A história de Zuzu envolve a busca pelo filho desaparecido, iniciada em 1971, após a prisão e morte de Stuart nas dependências do Cisa. Ela denunciou o regime de forma persistente, mantendo contatos com órgãos internacionais e imprensa estrangeira para ampliar a visibilidade das violações de direitos humanos.

Segundo estudiosos, a luta de Zuzu faz parte de um movimento de mães que mobilizou a sociedade contra a repressão. A maternidade foi usada como veículo político, associando dor a uma pauta de direitos humanos, em um contexto de censura e violência institucional.

Gênero e comunicação da resistência

A historiadora destaca que o gênero não era apenas um traço, mas elemento central na forma como as redes de resistência se organizaram no Cone Sul. Enquanto movimentos armados valorizavam masculinidade, as famílias adotaram uma linguagem de sensibilidade e humanidade.

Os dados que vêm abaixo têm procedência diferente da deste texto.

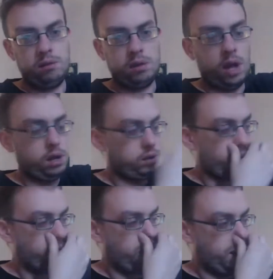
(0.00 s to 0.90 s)
Is that
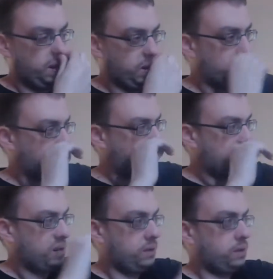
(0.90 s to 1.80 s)
something?
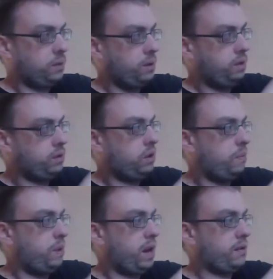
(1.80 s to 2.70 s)
Because it's all sort
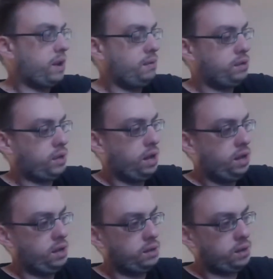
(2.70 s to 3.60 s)
of black around the side
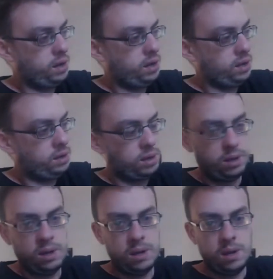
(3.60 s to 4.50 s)
and it's got these
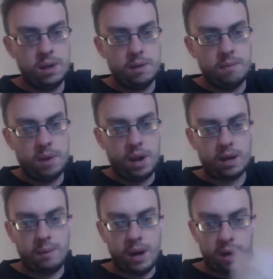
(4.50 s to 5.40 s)

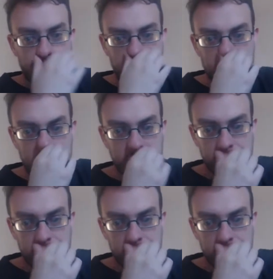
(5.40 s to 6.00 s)
black marks.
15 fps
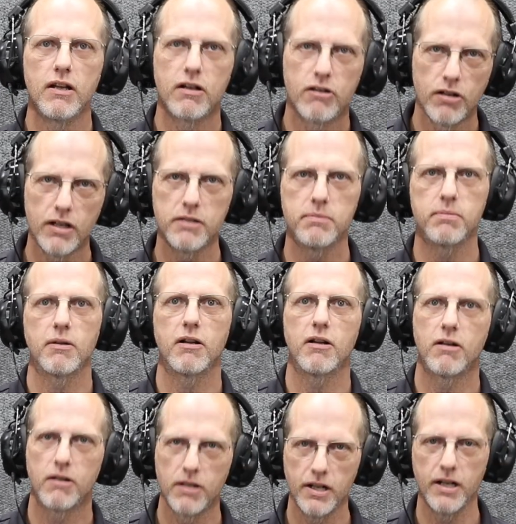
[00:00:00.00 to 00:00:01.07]
crisp,
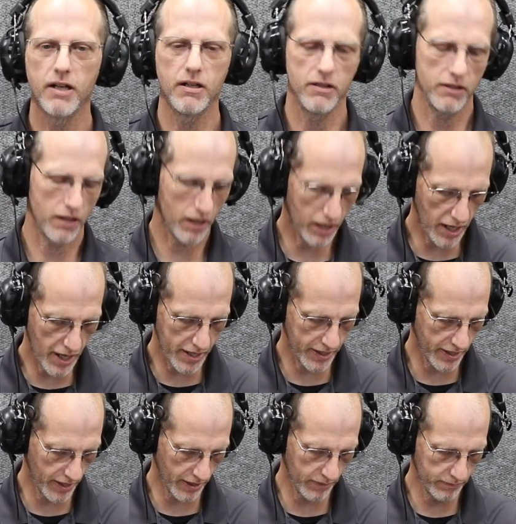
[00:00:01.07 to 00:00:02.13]
clear
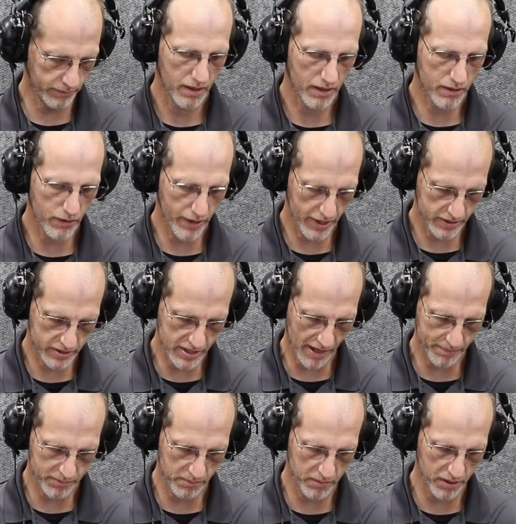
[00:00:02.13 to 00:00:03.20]
audio. I'll go ahead and
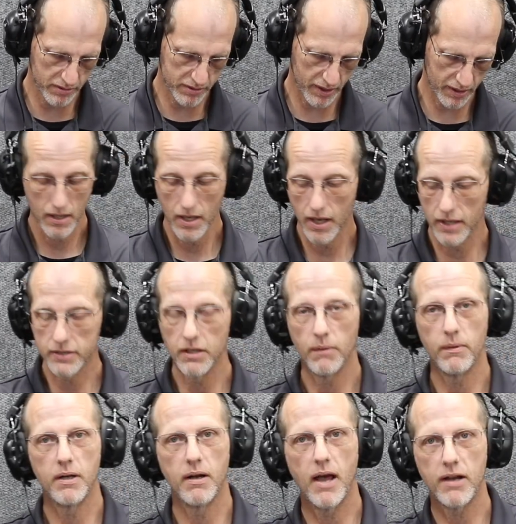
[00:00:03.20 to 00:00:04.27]
stop the music. Don't
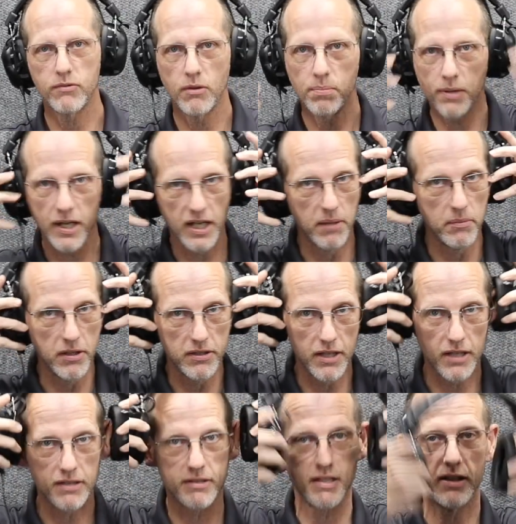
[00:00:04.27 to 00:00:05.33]
want to actually play any music
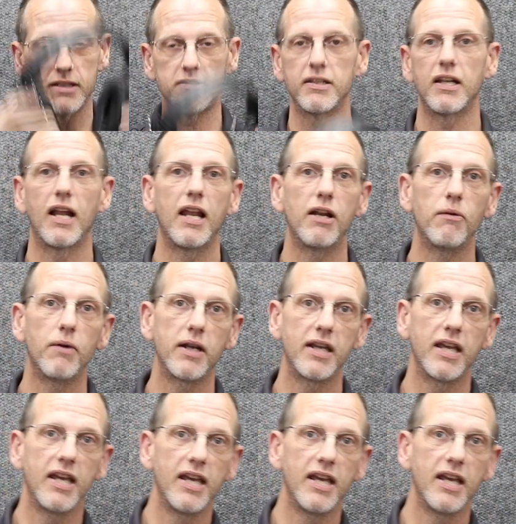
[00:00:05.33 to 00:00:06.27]
because, like I said, I don't want to get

No caso de Zuzu, a notoriedade internacional da estilista ampliou o alcance das denúncias. Ela articula apoio de jornalistas e contatos com autoridades, reforçando a cobrança por esclarecimentos sobre o desaparecimento do filho.

A moda tornou-se meio de protesto. Bordados com símbolos de violência e repressão acompanharam desfiles, criando uma leitura crítica da situação brasileira. Desfiles passaram a funcionar como vitrine de denúncias contra a ditadura.

A família recebeu ameaças e Zuzu chegou a alertar amigos sobre o risco de morte, caso fosse silenciada. O ativismo atravessou governos militares que atuavam com censura e repressão, elevando a pressão internacional sobre o regime.

Legado e reconhecimento

Com o tempo, ficou ngoài dúvida a autoria da morte de Zuzu Angel. Em 2014, a Comissão Nacional da Verdade confirmou o assassinato, após depoimento de agentes envolvidos. No ano passado, a certidão de óbito foi retificada, descrevendo violência estatal.

O legado da estilista persiste como referência de luta contra a ditadura. Especialistas ressaltam que sua trajetória ajuda a compreender formas diversas de resistência, inclusive por meio da arte e da cultura.

Institucionalmente, houve reconhecimentos à atuação de Zuzu. O túnel Dois Irmãos passou a levar seu nome, e surgiram iniciativas como museus e cursos de moda associados à memória, consolidando a importância de sua atuação histórica.